▶ Given records
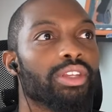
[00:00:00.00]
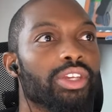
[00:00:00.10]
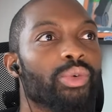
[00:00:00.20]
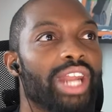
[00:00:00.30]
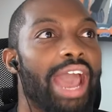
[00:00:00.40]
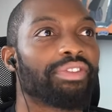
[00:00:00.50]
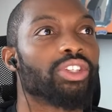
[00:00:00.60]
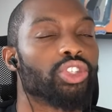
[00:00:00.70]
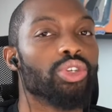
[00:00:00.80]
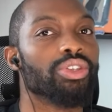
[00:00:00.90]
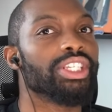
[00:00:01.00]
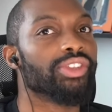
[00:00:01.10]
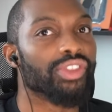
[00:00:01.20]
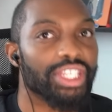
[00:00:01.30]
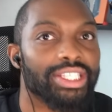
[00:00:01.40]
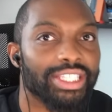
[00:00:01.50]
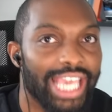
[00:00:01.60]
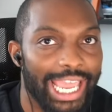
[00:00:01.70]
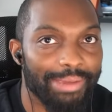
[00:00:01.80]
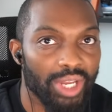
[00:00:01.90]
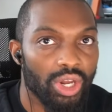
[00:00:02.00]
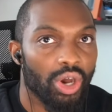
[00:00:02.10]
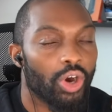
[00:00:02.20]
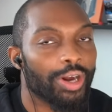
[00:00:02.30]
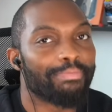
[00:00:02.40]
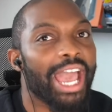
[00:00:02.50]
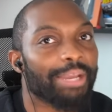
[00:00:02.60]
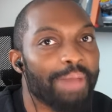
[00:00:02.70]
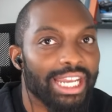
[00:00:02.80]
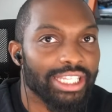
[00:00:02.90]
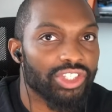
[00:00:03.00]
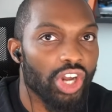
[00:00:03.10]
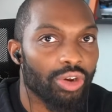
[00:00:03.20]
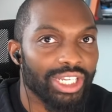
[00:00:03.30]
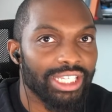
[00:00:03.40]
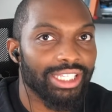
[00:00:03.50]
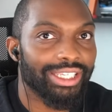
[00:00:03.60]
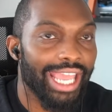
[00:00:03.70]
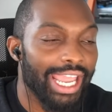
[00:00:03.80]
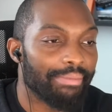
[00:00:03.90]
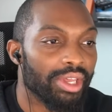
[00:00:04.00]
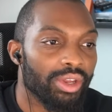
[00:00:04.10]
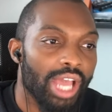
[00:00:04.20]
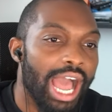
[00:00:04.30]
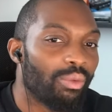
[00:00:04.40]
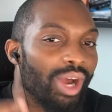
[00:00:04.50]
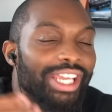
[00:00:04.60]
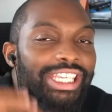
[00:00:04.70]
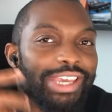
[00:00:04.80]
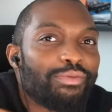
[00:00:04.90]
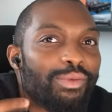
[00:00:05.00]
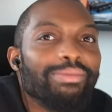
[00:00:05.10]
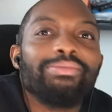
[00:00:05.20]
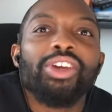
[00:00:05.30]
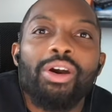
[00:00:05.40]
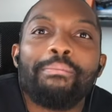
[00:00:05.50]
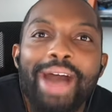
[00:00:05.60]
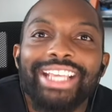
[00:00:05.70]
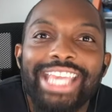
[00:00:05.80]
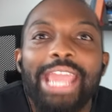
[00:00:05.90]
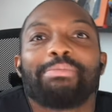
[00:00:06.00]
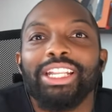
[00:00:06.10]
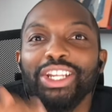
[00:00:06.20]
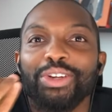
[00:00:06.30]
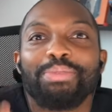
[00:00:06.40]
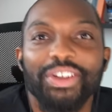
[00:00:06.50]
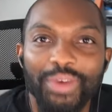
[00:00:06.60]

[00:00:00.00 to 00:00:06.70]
You would have to choose either this cape or a backpack that's already in the game. I want to give my cape a little bit of a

▶ How to complete this task
From the first line to the last, output the records exactly without pictures.

▶ Result for this exercise
[00:00:00.00]
[00:00:00.10]
[00:00:00.20]
[00:00:00.30]
[00:00:00.40]
[00:00:00.50]
[00:00:00.60]
[00:00:00.70]
[00:00:00.80]
[00:00:00.90]
[00:00:01.00]
[00:00:01.10]
[00:00:01.20]
[00:00:01.30]
[00:00:01.40]
[00:00:01.50]
[00:00:01.60]
[00:00:01.70]
[00:00:01.80]
[00:00:01.90]
[00:00:02.00]
[00:00:02.10]
[00:00:02.20]
[00:00:02.30]
[00:00:02.40]
[00:00:02.50]
[00:00:02.60]
[00:00:02.70]
[00:00:02.80]
[00:00:02.90]
[00:00:03.00]
[00:00:03.10]
[00:00:03.20]
[00:00:03.30]
[00:00:03.40]
[00:00:03.50]
[00:00:03.60]
[00:00:03.70]
[00:00:03.80]
[00:00:03.90]
[00:00:04.00]
[00:00:04.10]
[00:00:04.20]
[00:00:04.30]
[00:00:04.40]
[00:00:04.50]
[00:00:04.60]
[00:00:04.70]
[00:00:04.80]
[00:00:04.90]
[00:00:05.00]
[00:00:05.10]
[00:00:05.20]
[00:00:05.30]
[00:00:05.40]
[00:00:05.50]
[00:00:05.60]
[00:00:05.70]
[00:00:05.80]
[00:00:05.90]
[00:00:06.00]
[00:00:06.10]
[00:00:06.20]
[00:00:06.30]
[00:00:06.40]
[00:00:06.50]
[00:00:06.60]

[00:00:00.00 to 00:00:06.70]
You would have to choose either this cape or a backpack that's already in the game. I want to give my cape a little bit of a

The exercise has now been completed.